Aston Villa football scarves
Aston Villa merchandise being sold outside the stadium Getty

Birmingham-based football club, Aston Villa, have been accused of not reporting a scout who was sexually abusing boys to the police after they terminated his services because of the alleged offences.

The scout, Ted Langford, was convicted in 2007 of a number of abuses which took place around the time he worked at the club. He was sentenced to three years in prison in 2007 for the sexual abuse of four young players in the 1970s and 1980s..

One victim, waiving his right to anonymity, told the BBC's Victoria Derbyshire show that he had felt pressured by senior club officials not to go public with the abuse. Tony Brien said he was abused by Langford numerous times while he was a player at Dunlop Terriers.

Brien said that Langford would tell him he needed to take a sperm sample to determine whether he had footballer's genes: "I felt ashamed and dirty," he told the programme. "It's something you never lose. It will never go away from your mind."

Assistant-manager at the time, Dave Richardson, said he did not pressure Brien from following up the abuse and that he went to other senior officials who launched an internal investigation.

Richardson added that after speaking to the parents of two young boys who claimed that they were abused, the parents said they did not want the matter reported to the police. There was and still is no legal requirement for either Richardson or Aston Villa to report such concerns to the authorities, the BBC notes.

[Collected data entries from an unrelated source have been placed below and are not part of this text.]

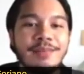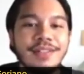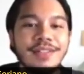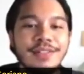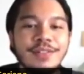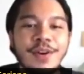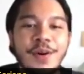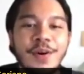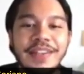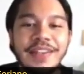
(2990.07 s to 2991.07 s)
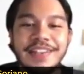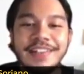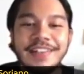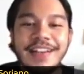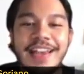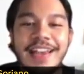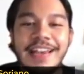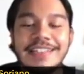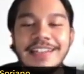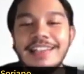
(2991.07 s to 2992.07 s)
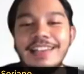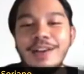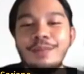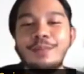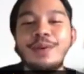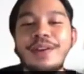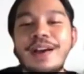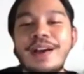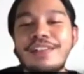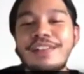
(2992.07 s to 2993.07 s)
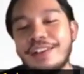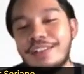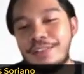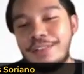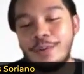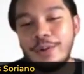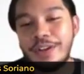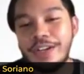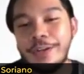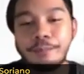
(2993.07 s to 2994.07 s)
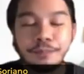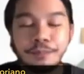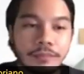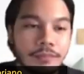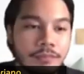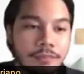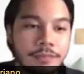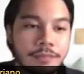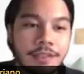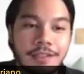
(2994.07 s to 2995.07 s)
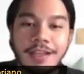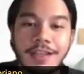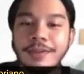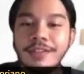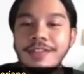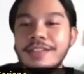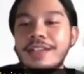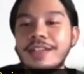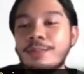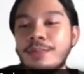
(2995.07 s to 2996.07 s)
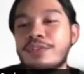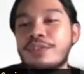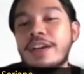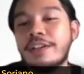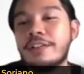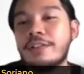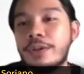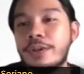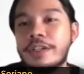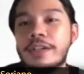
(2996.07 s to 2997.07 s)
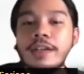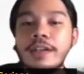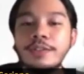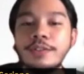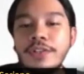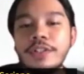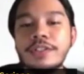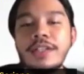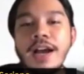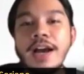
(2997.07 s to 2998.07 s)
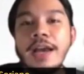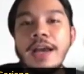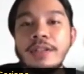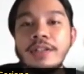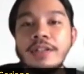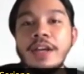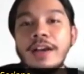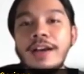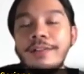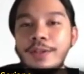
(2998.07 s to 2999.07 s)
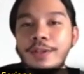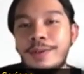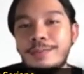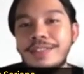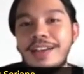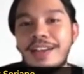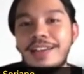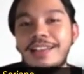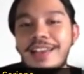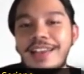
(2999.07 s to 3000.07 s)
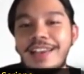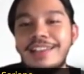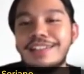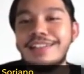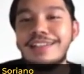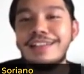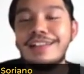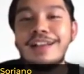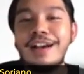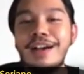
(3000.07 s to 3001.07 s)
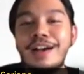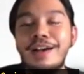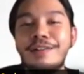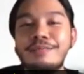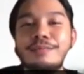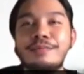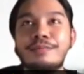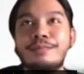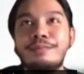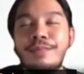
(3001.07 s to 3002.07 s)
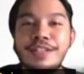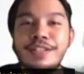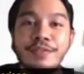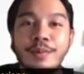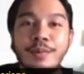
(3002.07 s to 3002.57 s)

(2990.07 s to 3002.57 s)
gonna go here and we have Annie and Lori. I'm gonna design something for Annie and Lori. So first I'm gonna check out their website, and um basing from a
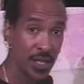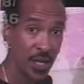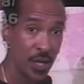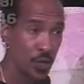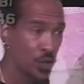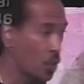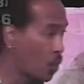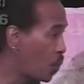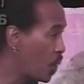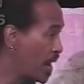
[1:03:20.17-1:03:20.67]

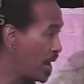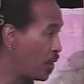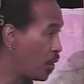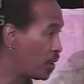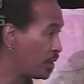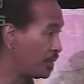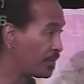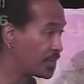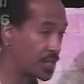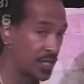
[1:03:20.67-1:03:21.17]
So where
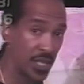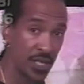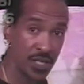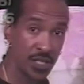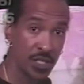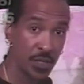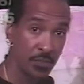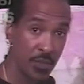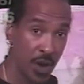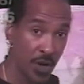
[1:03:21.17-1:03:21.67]
all of a sudden is
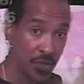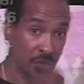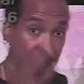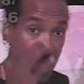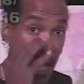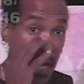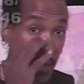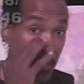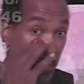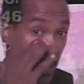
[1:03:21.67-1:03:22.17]
democracy?
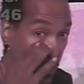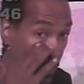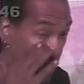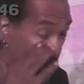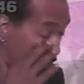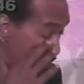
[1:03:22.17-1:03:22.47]
And America,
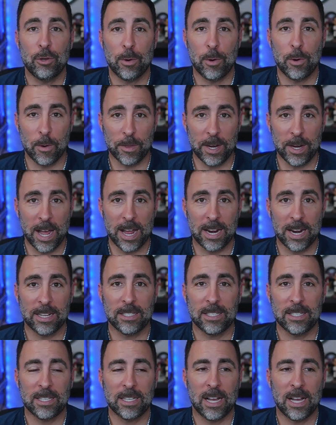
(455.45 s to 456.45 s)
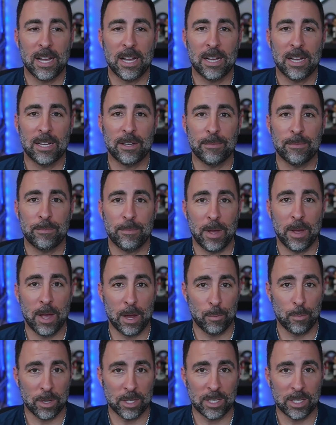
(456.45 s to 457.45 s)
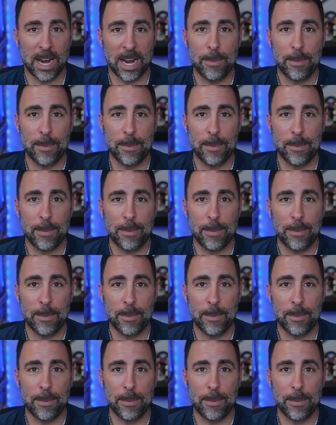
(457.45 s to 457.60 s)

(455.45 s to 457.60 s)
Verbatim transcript: an orthodontist uh, on one side.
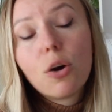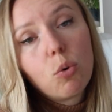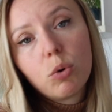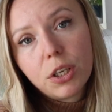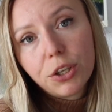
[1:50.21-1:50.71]
who
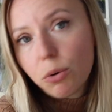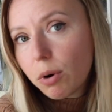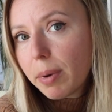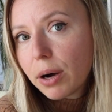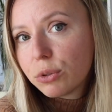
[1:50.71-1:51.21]
will know
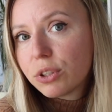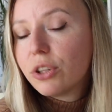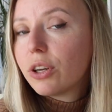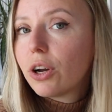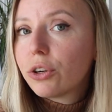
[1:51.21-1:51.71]
about
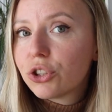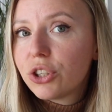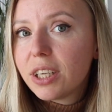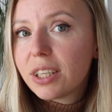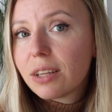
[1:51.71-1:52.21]
the launch
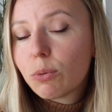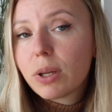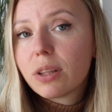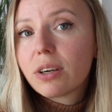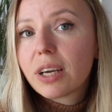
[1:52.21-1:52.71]
date and
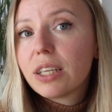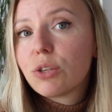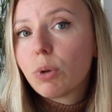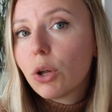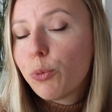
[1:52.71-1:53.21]
when the
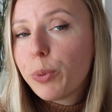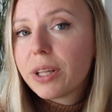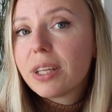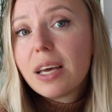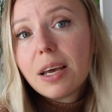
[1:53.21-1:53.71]
gates will open,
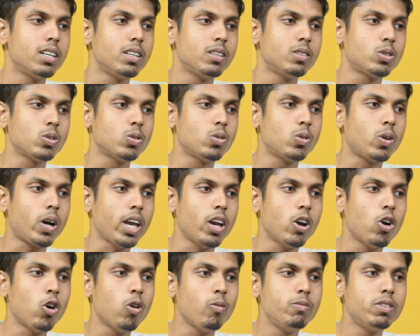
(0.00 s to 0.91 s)
So I
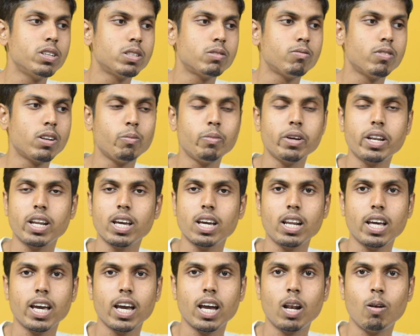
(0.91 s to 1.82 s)
hope this will be
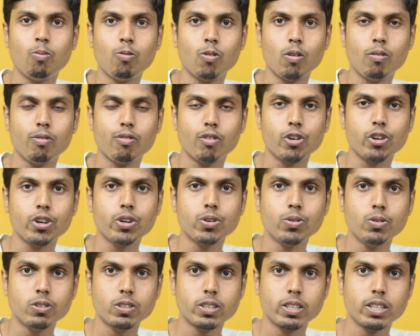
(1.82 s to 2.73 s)
really helpful for
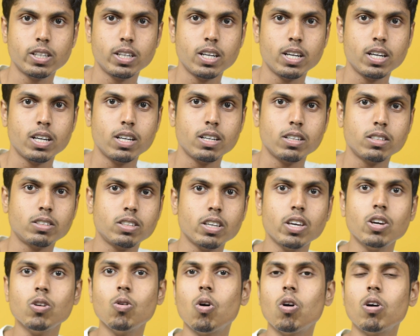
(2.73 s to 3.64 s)
you.
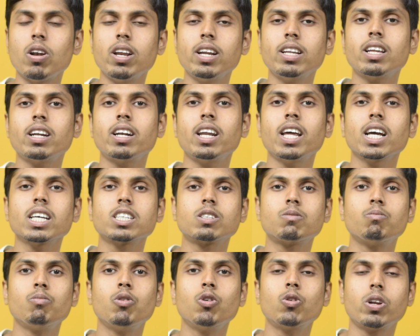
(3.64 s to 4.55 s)
See you all in the
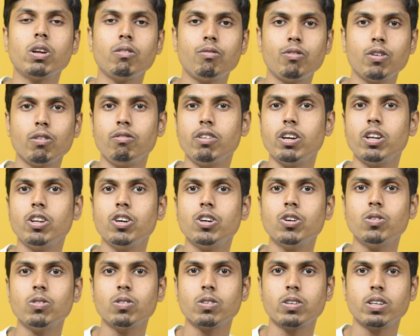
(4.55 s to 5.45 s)
next book review
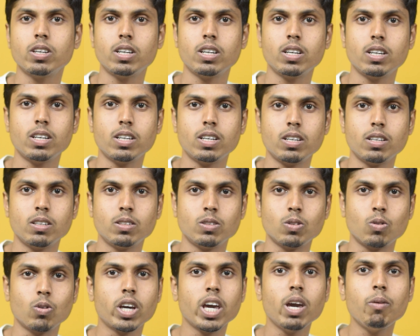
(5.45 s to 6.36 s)
video.
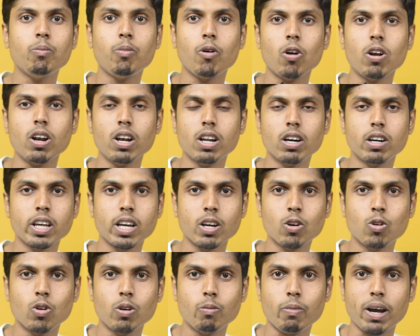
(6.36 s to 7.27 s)
So keep on
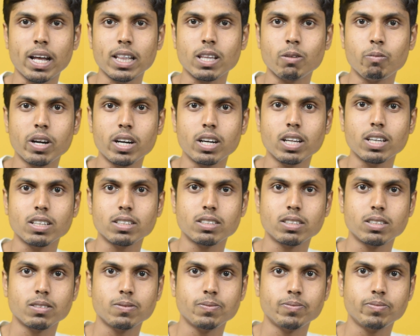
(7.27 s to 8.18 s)
learning good
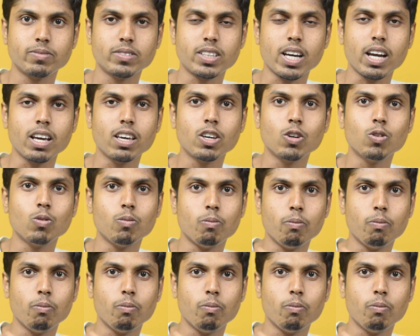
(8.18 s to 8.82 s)
mathematics. Thank you.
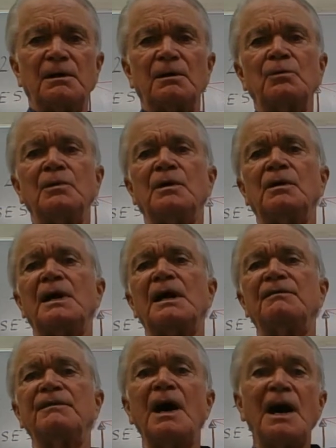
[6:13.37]
will
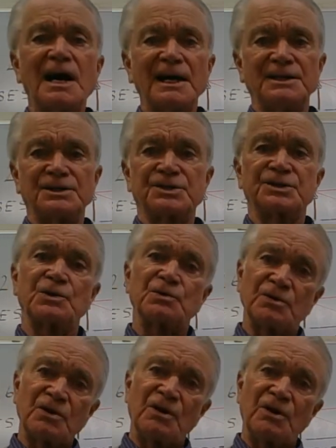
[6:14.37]
have heights,
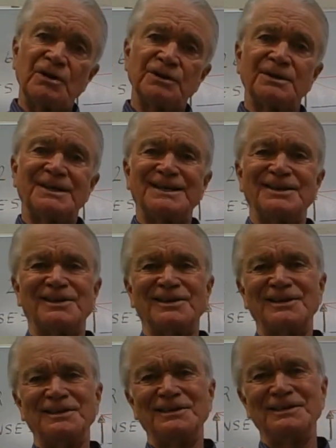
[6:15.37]
so-called, that
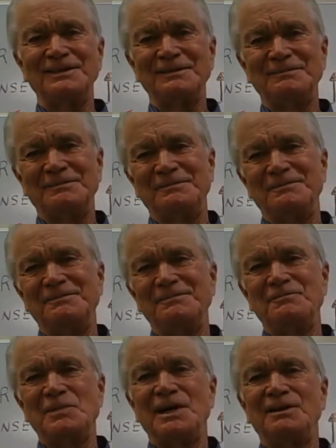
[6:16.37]
are,
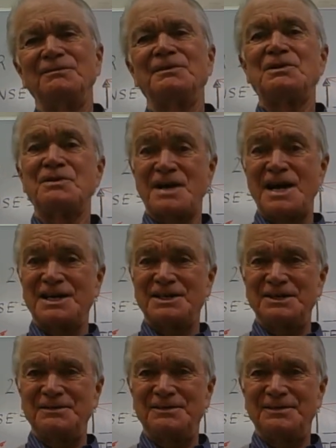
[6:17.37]
well, they're negative.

A spokesperson told the BBC that the club considers "the safeguarding and welfare of all players and staff to be of paramount importance."

Brien said that he had had conversations with Richardson and another senior figure who asked whether he would be able to "put up with the obscenities from the terraces" if he went forward. Richardson said in a statement through a law firm that he could not recall any such conversation, but speaking to the BBC earlier, he had appeared to acknowledge the conversations.

Brien said that while on trips abroad with Langford, he would "have a different boy in his bed with him every single night" and that boys would turn up with "love bites".

Langford was sacked by Aston Villa in 1988. He was then convicted of a range of offences that took place between 1976 and 1989, a year after he left the club. Langford died in 2012.